O mundo da moda se despede de um de seus maiores nomes. Giorgio Armani, estilista italiano que redefiniu o conceito de elegância no século XX, morreu nesta quinta-feira (4), aos 91 anos, cercado por seus familiares. A notícia foi confirmada pelo Grupo Armani em comunicado oficial, que lamentou a perda de seu criador, fundador e “motor infatigável”. A causa da morte não foi divulgada.
Nascido em Placência, no norte da Itália, Armani iniciou sua trajetória profissional como vitrinista antes de se tornar sinônimo de sofisticação.
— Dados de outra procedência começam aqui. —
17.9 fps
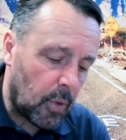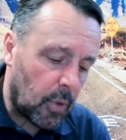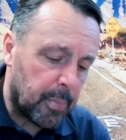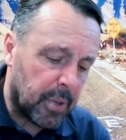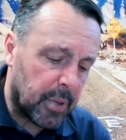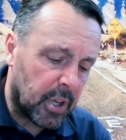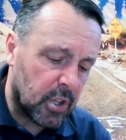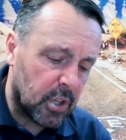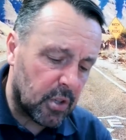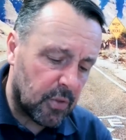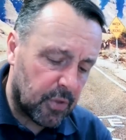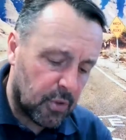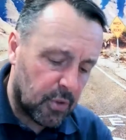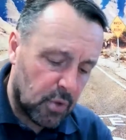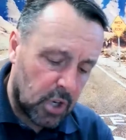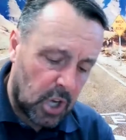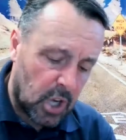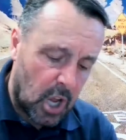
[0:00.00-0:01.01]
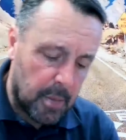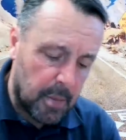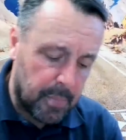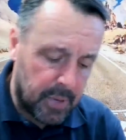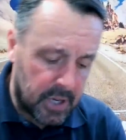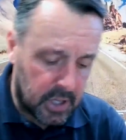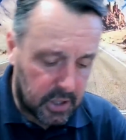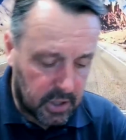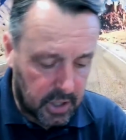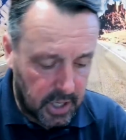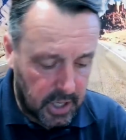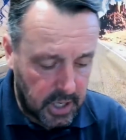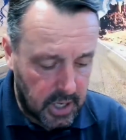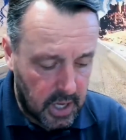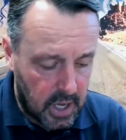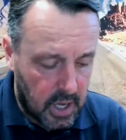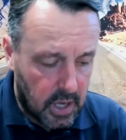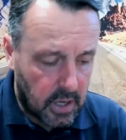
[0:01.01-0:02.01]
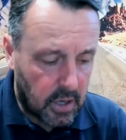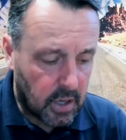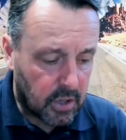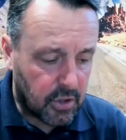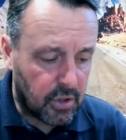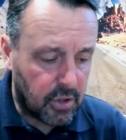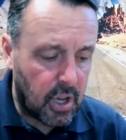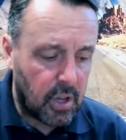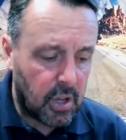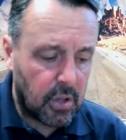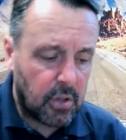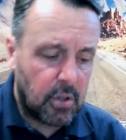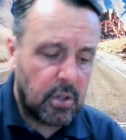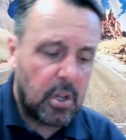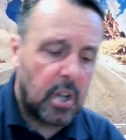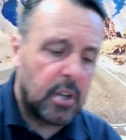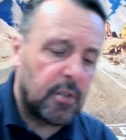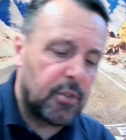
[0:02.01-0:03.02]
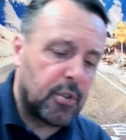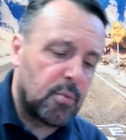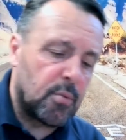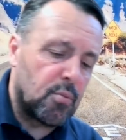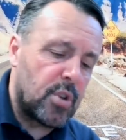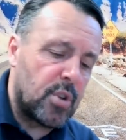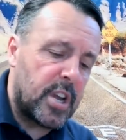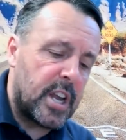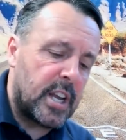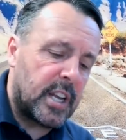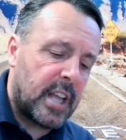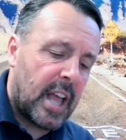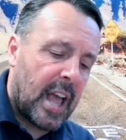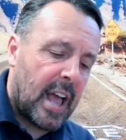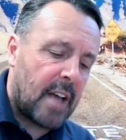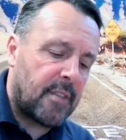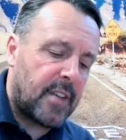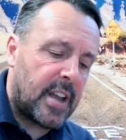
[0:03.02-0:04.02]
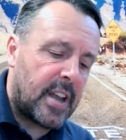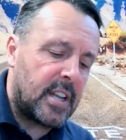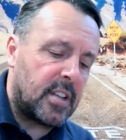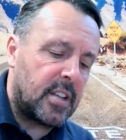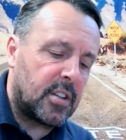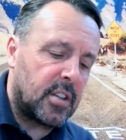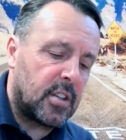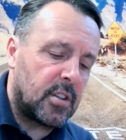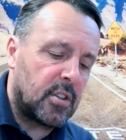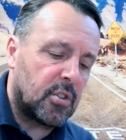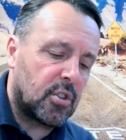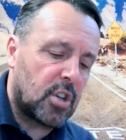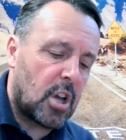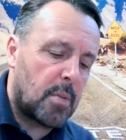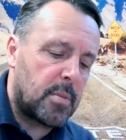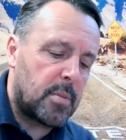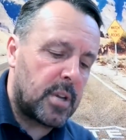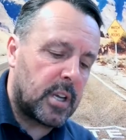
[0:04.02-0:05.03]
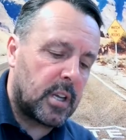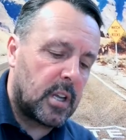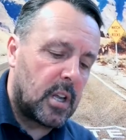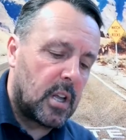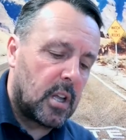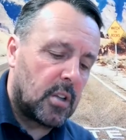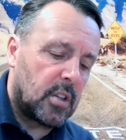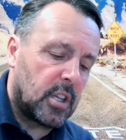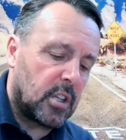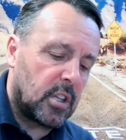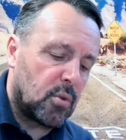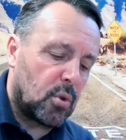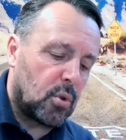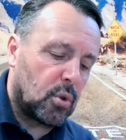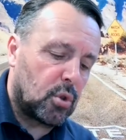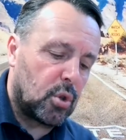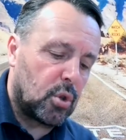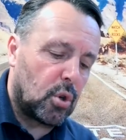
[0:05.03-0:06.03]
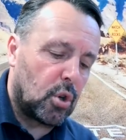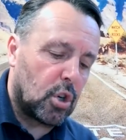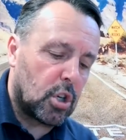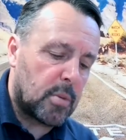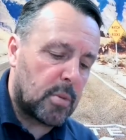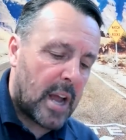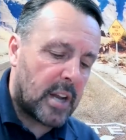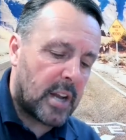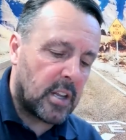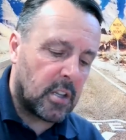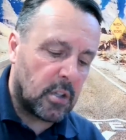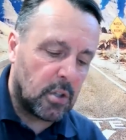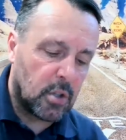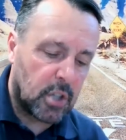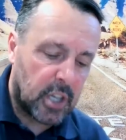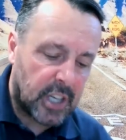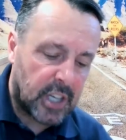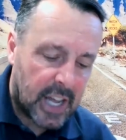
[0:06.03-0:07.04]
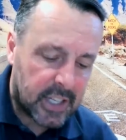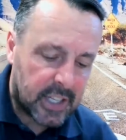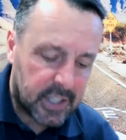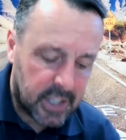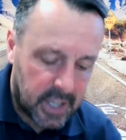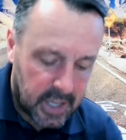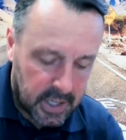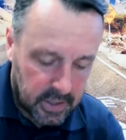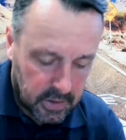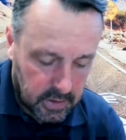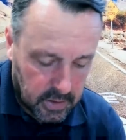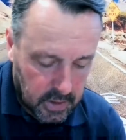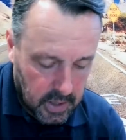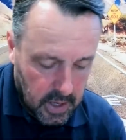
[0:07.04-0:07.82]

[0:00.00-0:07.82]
because of the reliability. There's none of them really have anything that's coming. I think they're all talking about it and looking at it, and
Em 1975, fundou sua própria etiqueta ao lado do companheiro Sergio Galeotti, abrindo caminho para uma revolução na moda. Suas criações, marcadas por cortes impecáveis e uma paleta de cores sóbria, transformaram o guarda-roupa contemporâneo e levaram a alfaiataria italiana a um novo patamar.
Armani foi além das passarelas. Vestiu grandes astros de Hollywood tanto em tapetes vermelhos quanto em produções cinematográficas. Um de seus marcos foi o figurino de Richard Gere no filme Gigolô Americano (1980), que consolidou seu prestígio internacional. Ao longo da carreira, seu império expandiu-se para perfumes, cosméticos, mobiliário, gastronomia e hotelaria, mantendo-se fiel à estética refinada que o tornou referência mundial.
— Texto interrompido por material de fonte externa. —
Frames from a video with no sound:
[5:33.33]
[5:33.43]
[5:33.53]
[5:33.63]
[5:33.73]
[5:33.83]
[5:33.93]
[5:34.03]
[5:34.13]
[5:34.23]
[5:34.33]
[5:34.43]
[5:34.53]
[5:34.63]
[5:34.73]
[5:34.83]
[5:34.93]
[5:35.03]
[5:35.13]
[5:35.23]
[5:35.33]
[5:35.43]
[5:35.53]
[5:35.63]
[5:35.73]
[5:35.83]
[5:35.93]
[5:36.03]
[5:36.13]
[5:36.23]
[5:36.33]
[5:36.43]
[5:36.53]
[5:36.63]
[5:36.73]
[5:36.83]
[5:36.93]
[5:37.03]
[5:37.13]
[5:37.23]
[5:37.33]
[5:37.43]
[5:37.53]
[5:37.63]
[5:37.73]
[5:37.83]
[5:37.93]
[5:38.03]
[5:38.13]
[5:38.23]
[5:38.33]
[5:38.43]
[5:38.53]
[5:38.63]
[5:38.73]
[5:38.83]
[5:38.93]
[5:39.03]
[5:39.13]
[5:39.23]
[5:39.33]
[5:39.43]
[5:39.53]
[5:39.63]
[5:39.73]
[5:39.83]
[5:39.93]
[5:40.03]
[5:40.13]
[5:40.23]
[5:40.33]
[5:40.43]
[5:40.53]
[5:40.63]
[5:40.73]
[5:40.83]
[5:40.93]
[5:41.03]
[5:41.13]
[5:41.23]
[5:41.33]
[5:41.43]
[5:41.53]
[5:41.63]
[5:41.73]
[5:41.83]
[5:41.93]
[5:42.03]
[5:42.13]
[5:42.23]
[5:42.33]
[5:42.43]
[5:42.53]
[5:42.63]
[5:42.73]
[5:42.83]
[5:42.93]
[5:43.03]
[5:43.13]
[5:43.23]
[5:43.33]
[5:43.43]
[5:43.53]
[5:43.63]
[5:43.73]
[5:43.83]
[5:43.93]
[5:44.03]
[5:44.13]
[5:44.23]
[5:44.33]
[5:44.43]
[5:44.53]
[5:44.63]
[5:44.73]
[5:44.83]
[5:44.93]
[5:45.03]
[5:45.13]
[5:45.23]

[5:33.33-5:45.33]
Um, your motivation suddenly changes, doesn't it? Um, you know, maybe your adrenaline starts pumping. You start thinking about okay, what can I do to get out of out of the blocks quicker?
Reconhecido por colaboradores como “Sr. Armani”, o estilista manteve até os últimos dias uma rotina dedicada ao trabalho, participando ativamente da direção criativa e das decisões estratégicas de sua empresa. Controlava majoritariamente os negócios e se destacou como um dos últimos grandes costureiros independentes da moda global.
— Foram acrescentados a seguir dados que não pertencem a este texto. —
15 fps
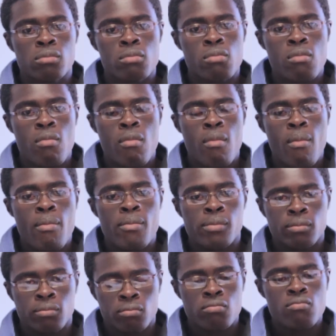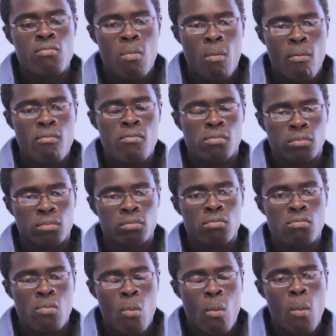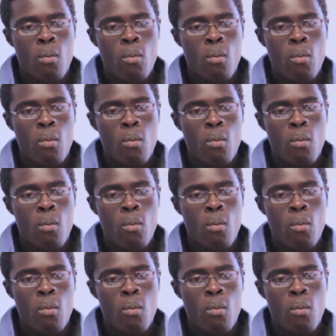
We span over 5 campuses and we areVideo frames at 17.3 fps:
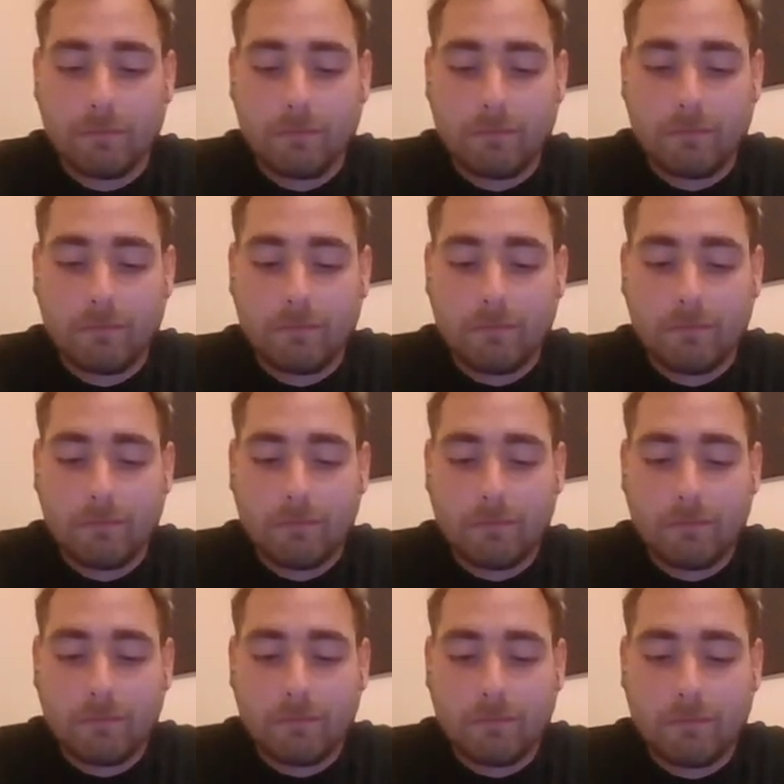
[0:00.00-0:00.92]

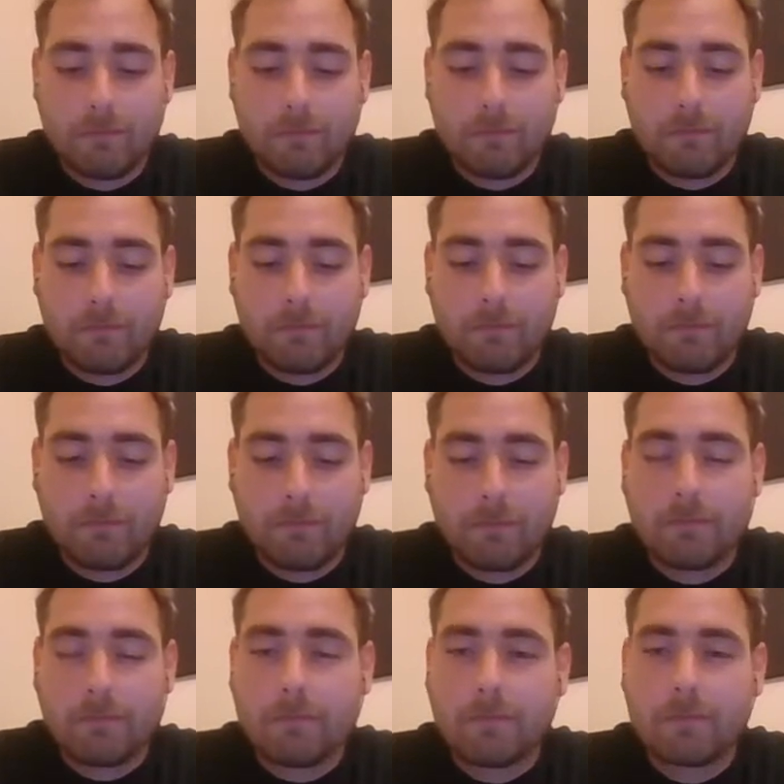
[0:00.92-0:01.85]

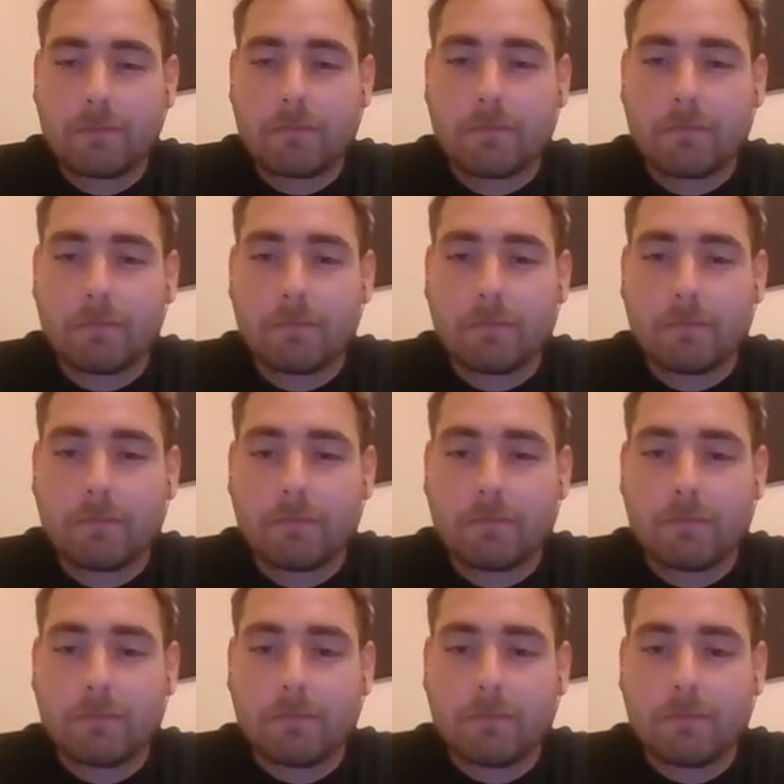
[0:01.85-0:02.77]

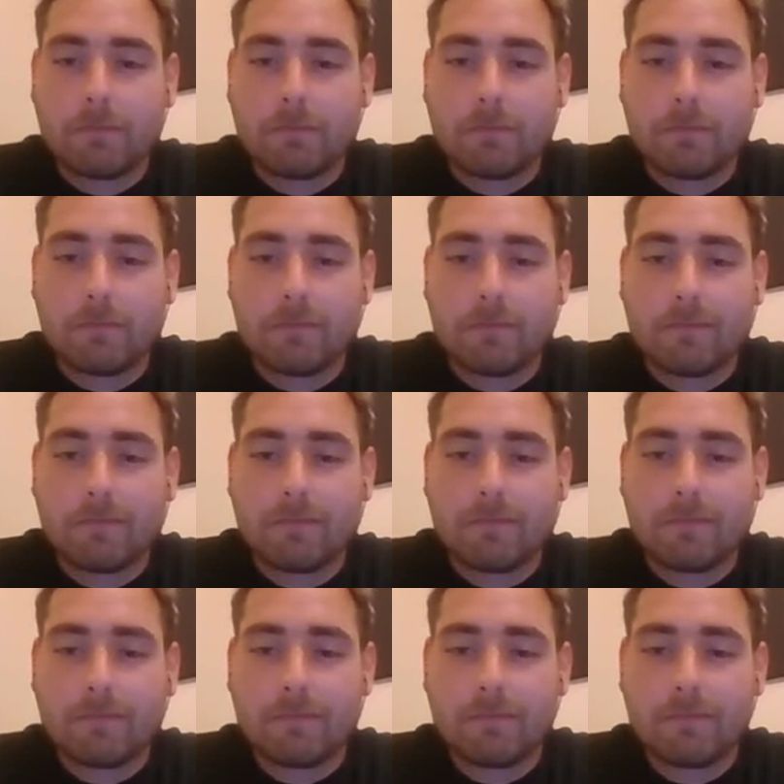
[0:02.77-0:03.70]

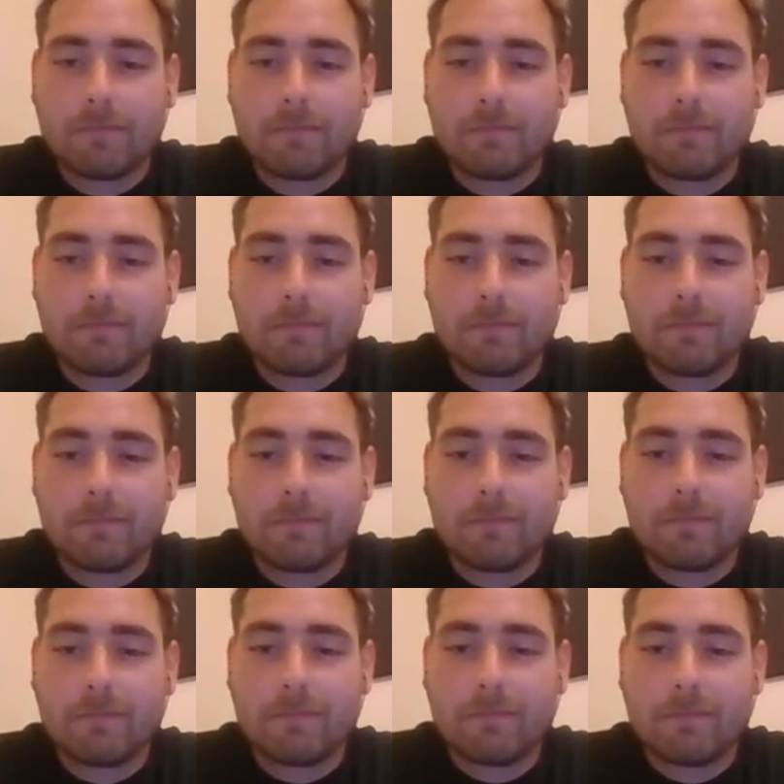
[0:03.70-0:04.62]

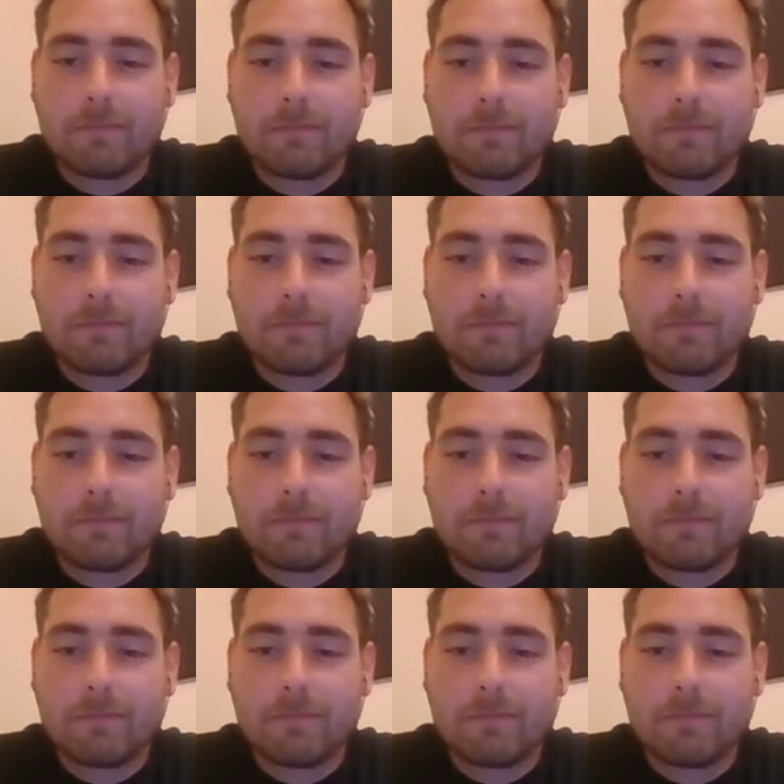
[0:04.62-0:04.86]
This person isn't speaking.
Seu legado é imensurável: Armani moldou o imaginário do luxo italiano, unindo moda, cinema, esportes e artes sob sua assinatura visionária. Sua ausência abre um vazio significativo no setor, e ainda não há informações sobre quem assumirá a liderança da grife.
Giorgio Armani deixa não apenas uma marca consolidada, mas também uma herança cultural que atravessa gerações e continuará inspirando o universo da moda.